Bir hâlde ki: En küçüğündeki gelişmeye bakılsa âlemin her zerresinde bir ruh tecelli ediyor zannolunur.
Bir hâlde ki: Sahranın her tarafına tecessüm etmiş zevki ruhanî belki ruh bulmuş safay-i cismanî denilse mübalağa edilmemiş olur.
Nevbaharın en büyük bir bediası –mebzuliyet ve melufiyet cihetleriyle gayet hakir gördüğümüz– çemenlerdir. Dünyada renklerin hadd-i itidali olan yeşilden tatlı renk mi olur?

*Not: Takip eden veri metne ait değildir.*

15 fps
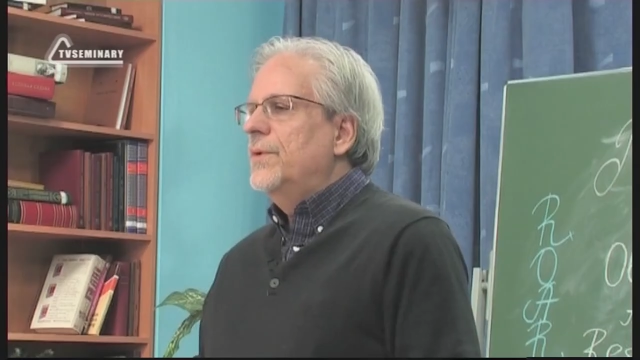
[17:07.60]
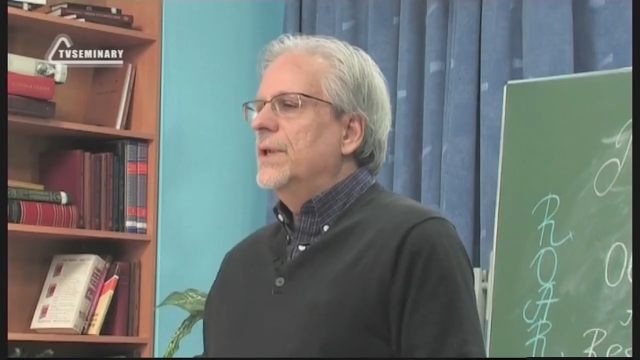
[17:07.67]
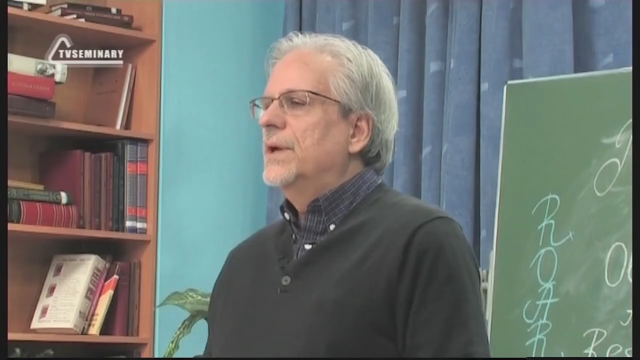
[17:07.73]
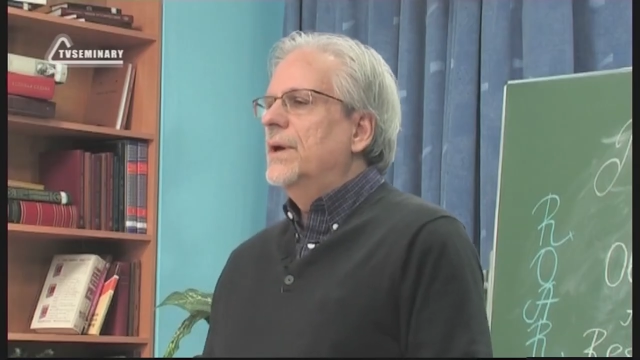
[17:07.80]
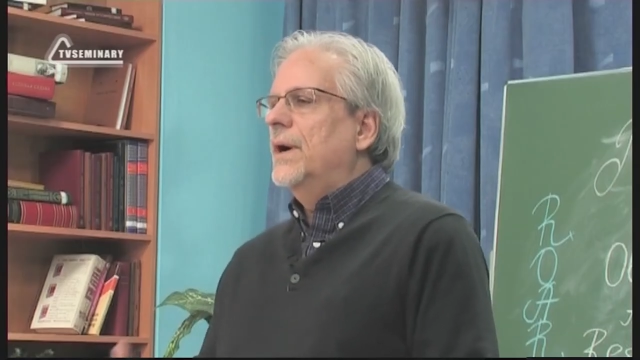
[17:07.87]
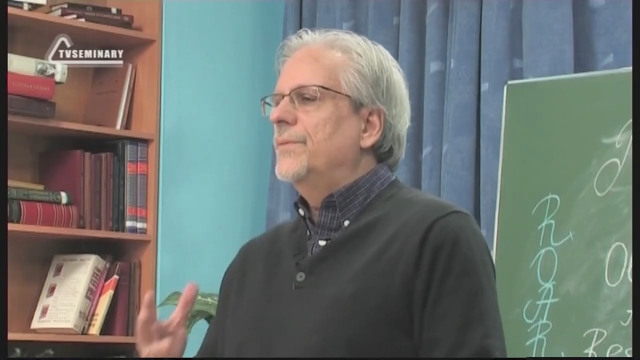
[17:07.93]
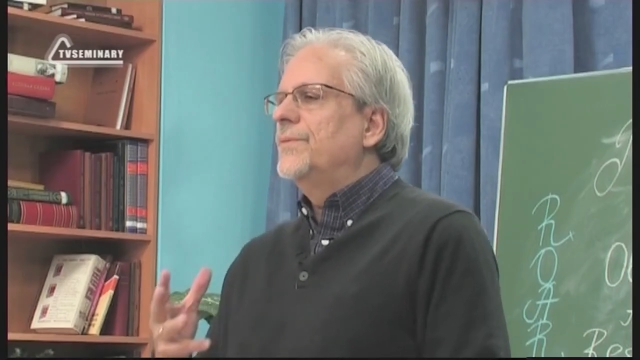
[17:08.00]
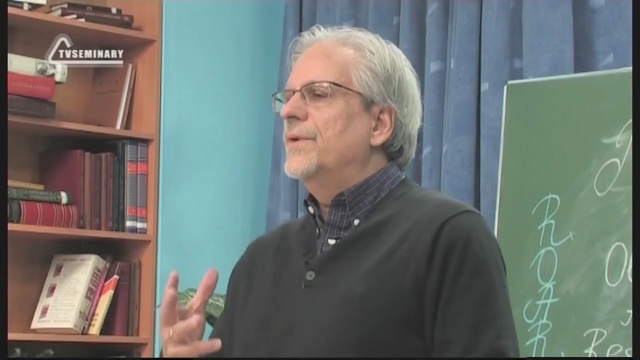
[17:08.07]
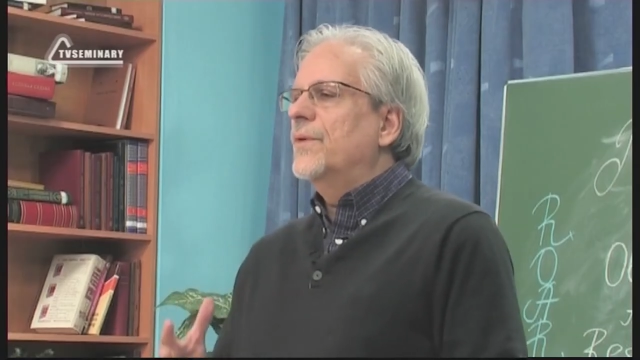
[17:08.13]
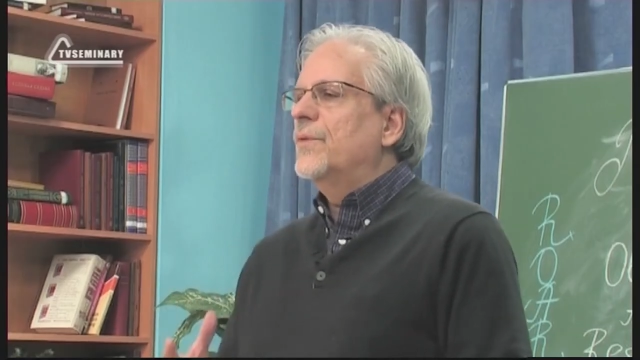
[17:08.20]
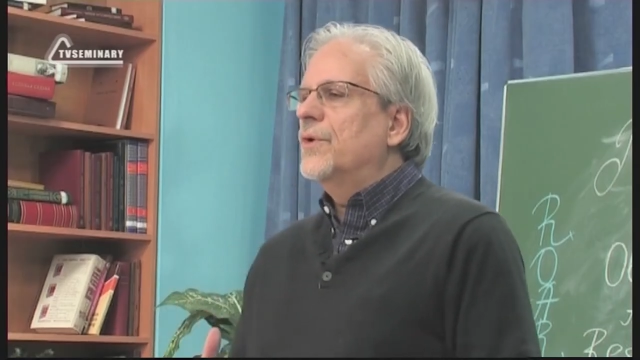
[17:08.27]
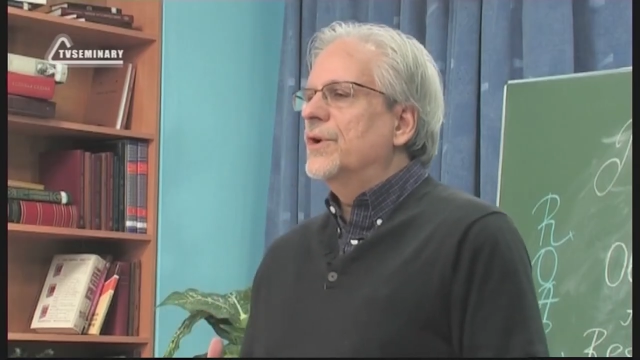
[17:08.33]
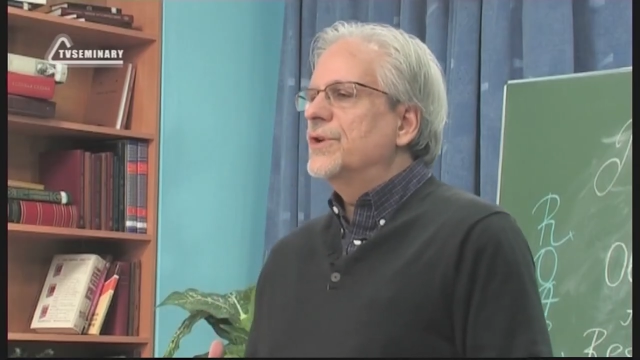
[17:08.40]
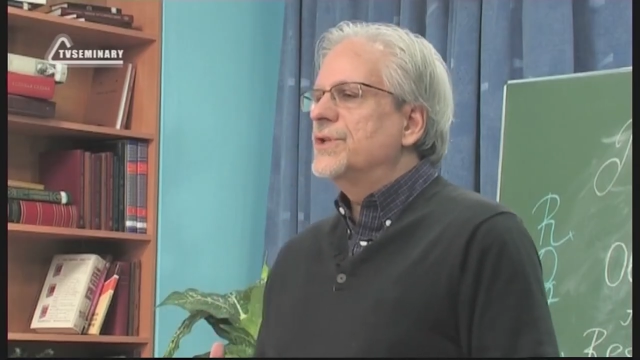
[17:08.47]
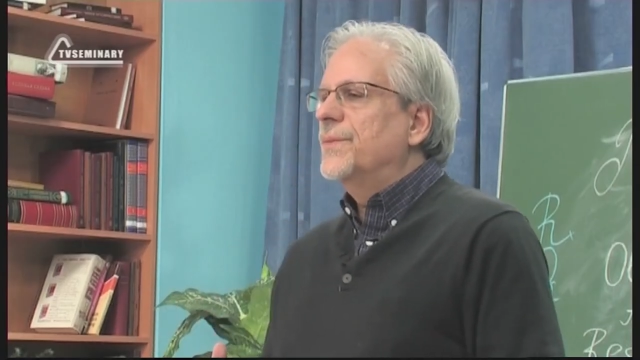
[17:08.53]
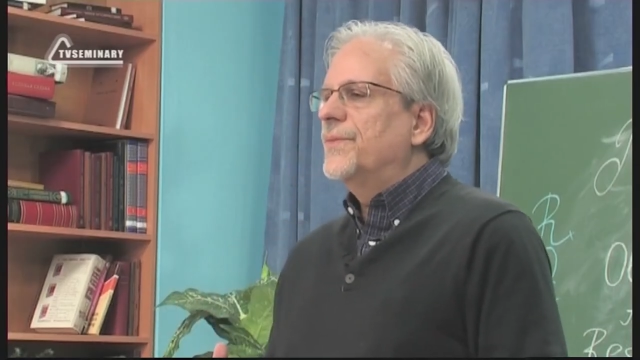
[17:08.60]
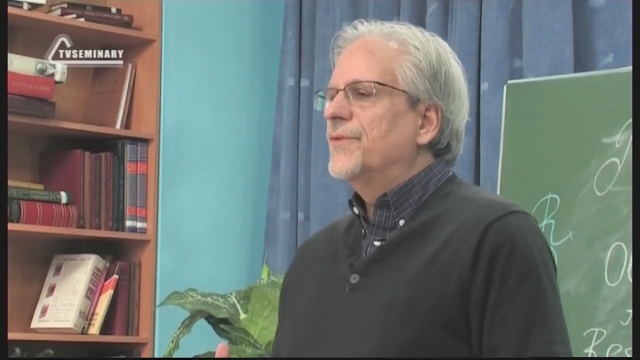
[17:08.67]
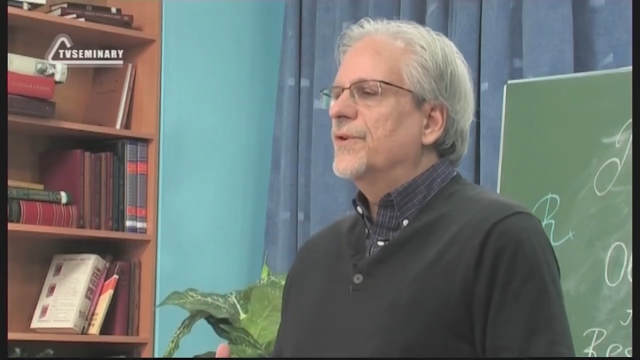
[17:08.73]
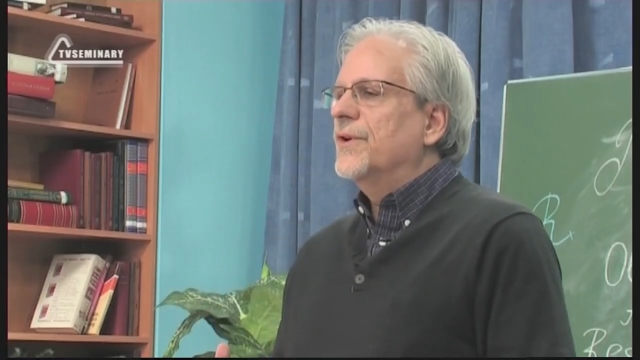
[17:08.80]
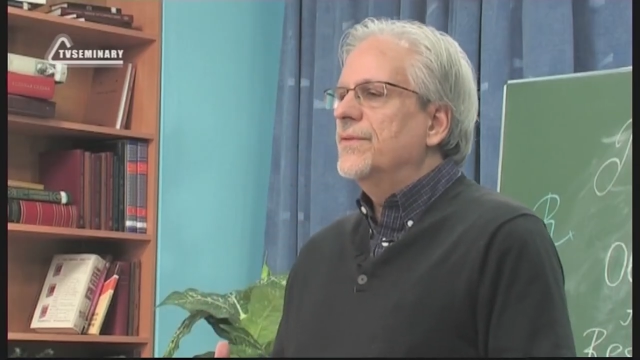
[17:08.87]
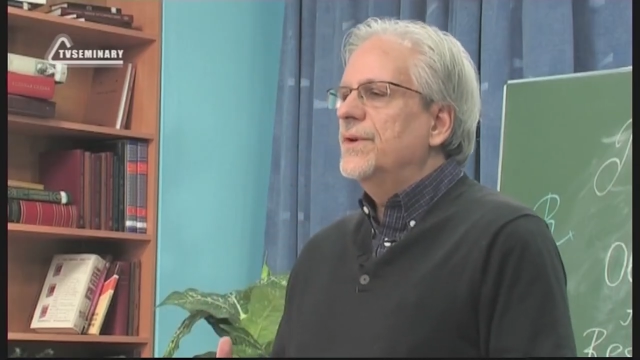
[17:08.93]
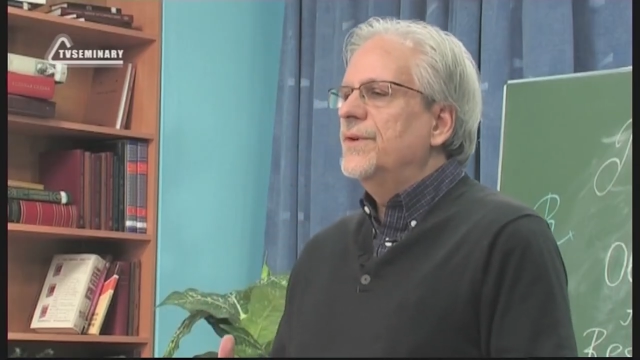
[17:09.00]
would come to the worship
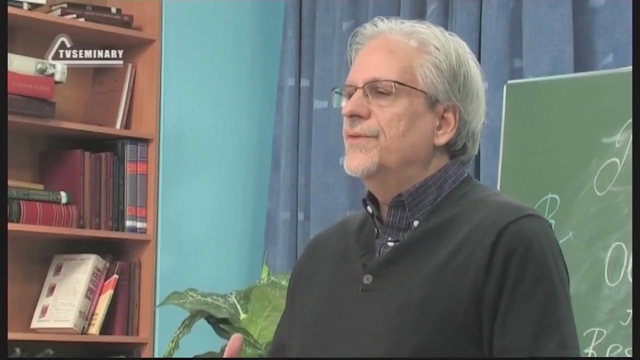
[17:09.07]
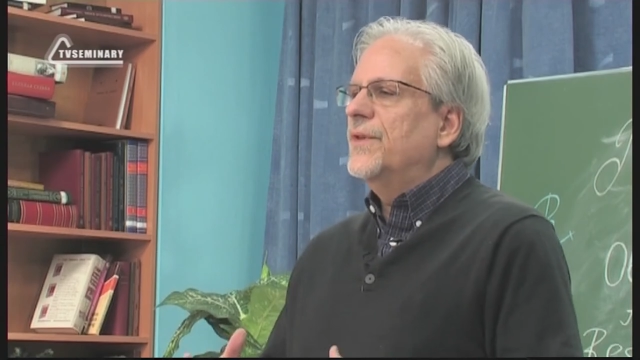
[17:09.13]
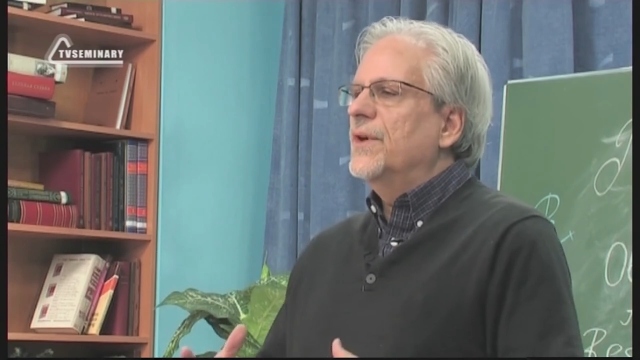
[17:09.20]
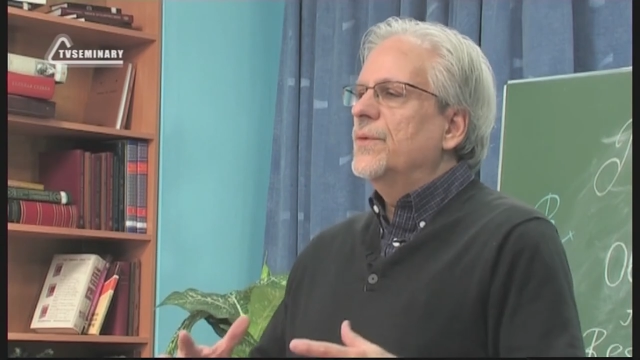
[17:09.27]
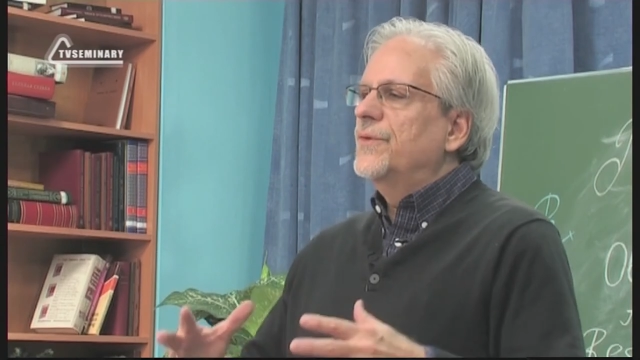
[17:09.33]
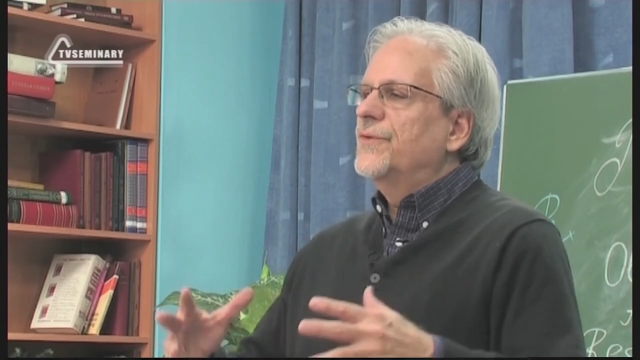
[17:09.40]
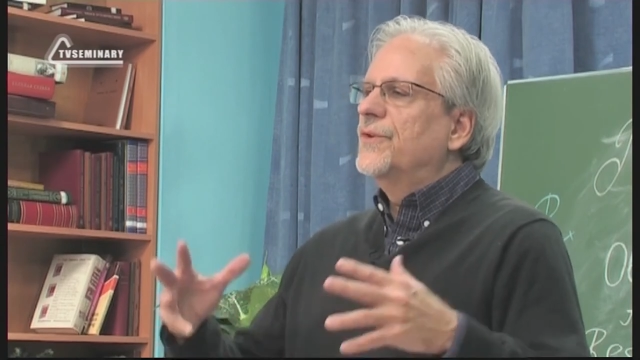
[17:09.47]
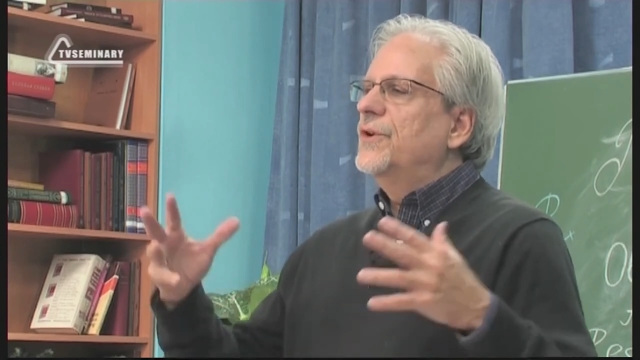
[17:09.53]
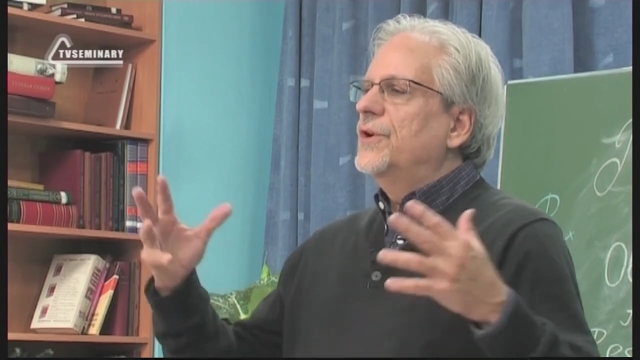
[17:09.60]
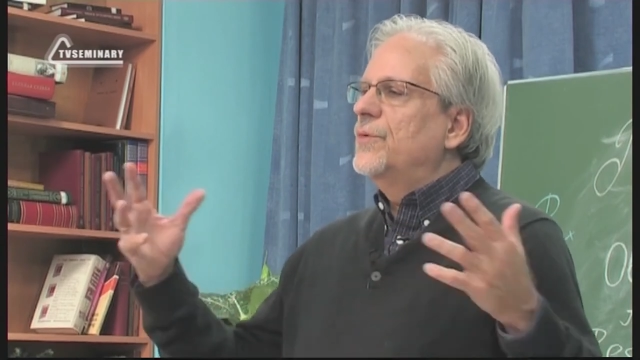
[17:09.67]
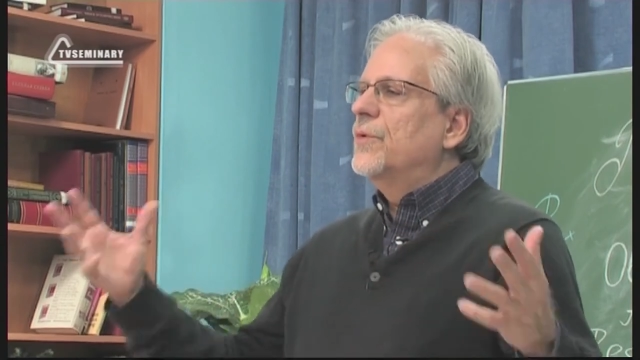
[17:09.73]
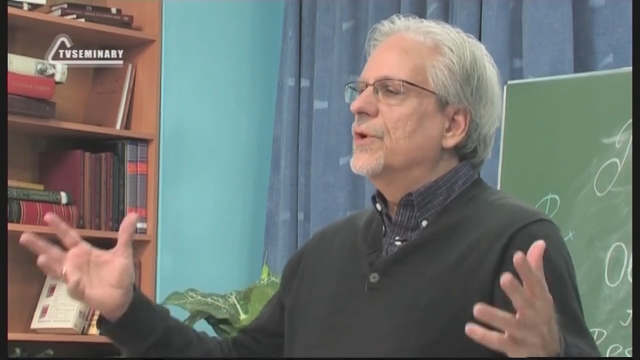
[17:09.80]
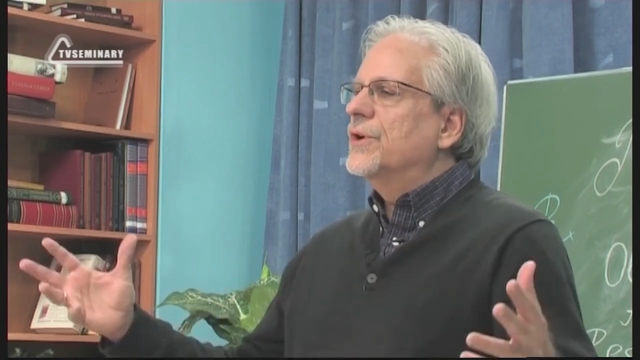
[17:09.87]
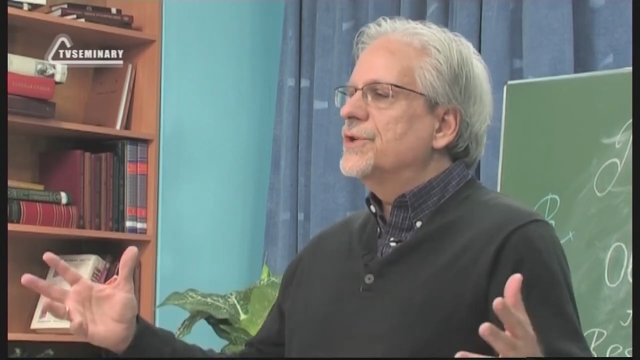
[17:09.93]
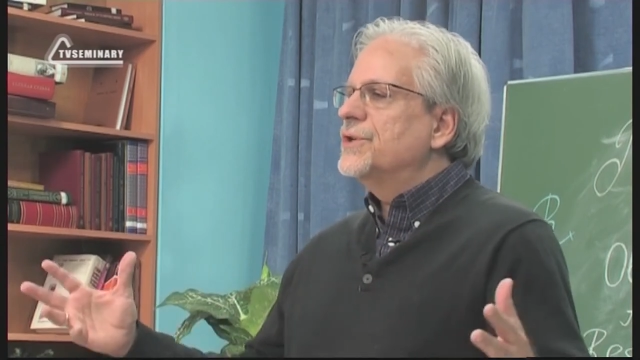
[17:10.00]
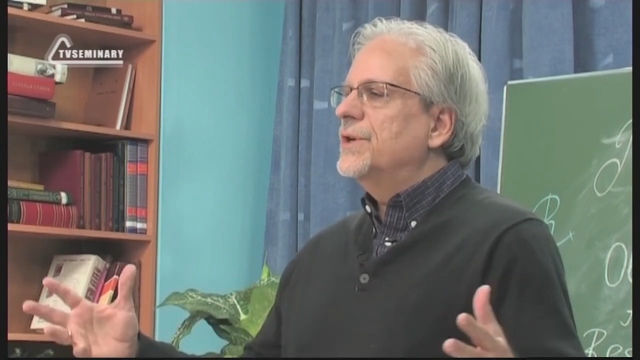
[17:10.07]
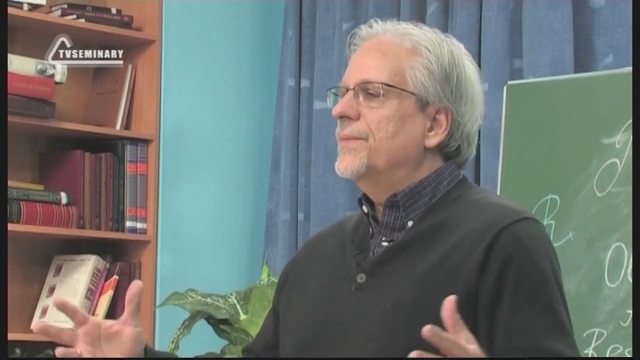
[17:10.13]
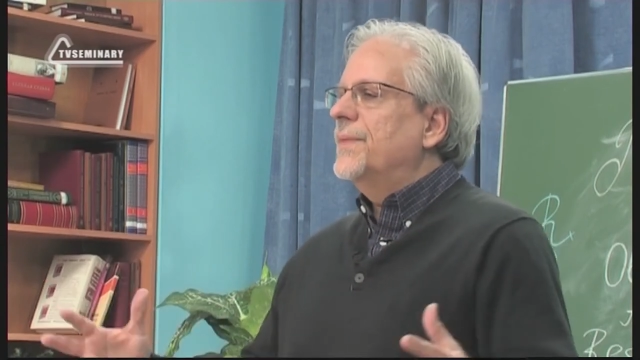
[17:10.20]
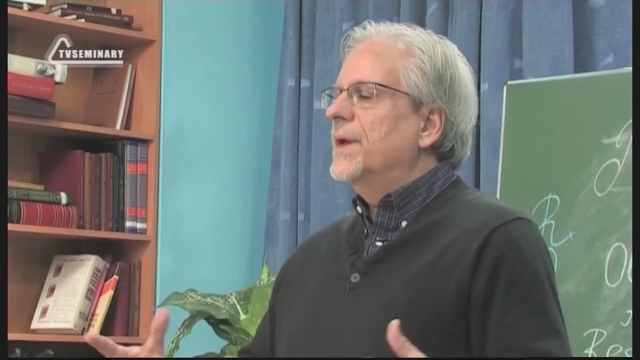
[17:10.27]
service. There was good worship.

Bahar mevsiminde ise gûya ki ruy-i arzın her zerresi yeşillenir.
(Hatta kendini insan zanneden ve hakikat aranılırsa nebattan farkları bil-ihtiyar tahvil-i makama iktidardan ibaret olan birtakım beylerimiz de ötede beride rast geldikleri hanımlarla yeşillenmeye çalışır.)
Hele bir kere çemenler açıklı koyulu renkleriyle toprağı ihata etmeye, bir kere ebr-i baharın in’itafı çemenzar üzerinde mevceler, hareler teşkil eylemeye, bir kere sahranın ötesinde berisinde yığın yığın beyaz çiçekler açılmaya başlar mı; bir kere derya hafif hafif dalgalanmaya, bir kere nesim-i ahesterevane güzariyle suyun yüzünde bir cebîn-i safa nazireler yaparcasına kırışıklar göstermeye, bir kere ufak mevceler, habaplar rüzgârın önüne düşerek bir yere toplanmış semen, etrafa dökülmüş yasemin döküntülerinden nişan vermeye yüz tutar mı; sahraları safasından harekete mecali kalmamış derya, deryaları şevkinden ihtizaza gelmiş sahra kıyas edersin.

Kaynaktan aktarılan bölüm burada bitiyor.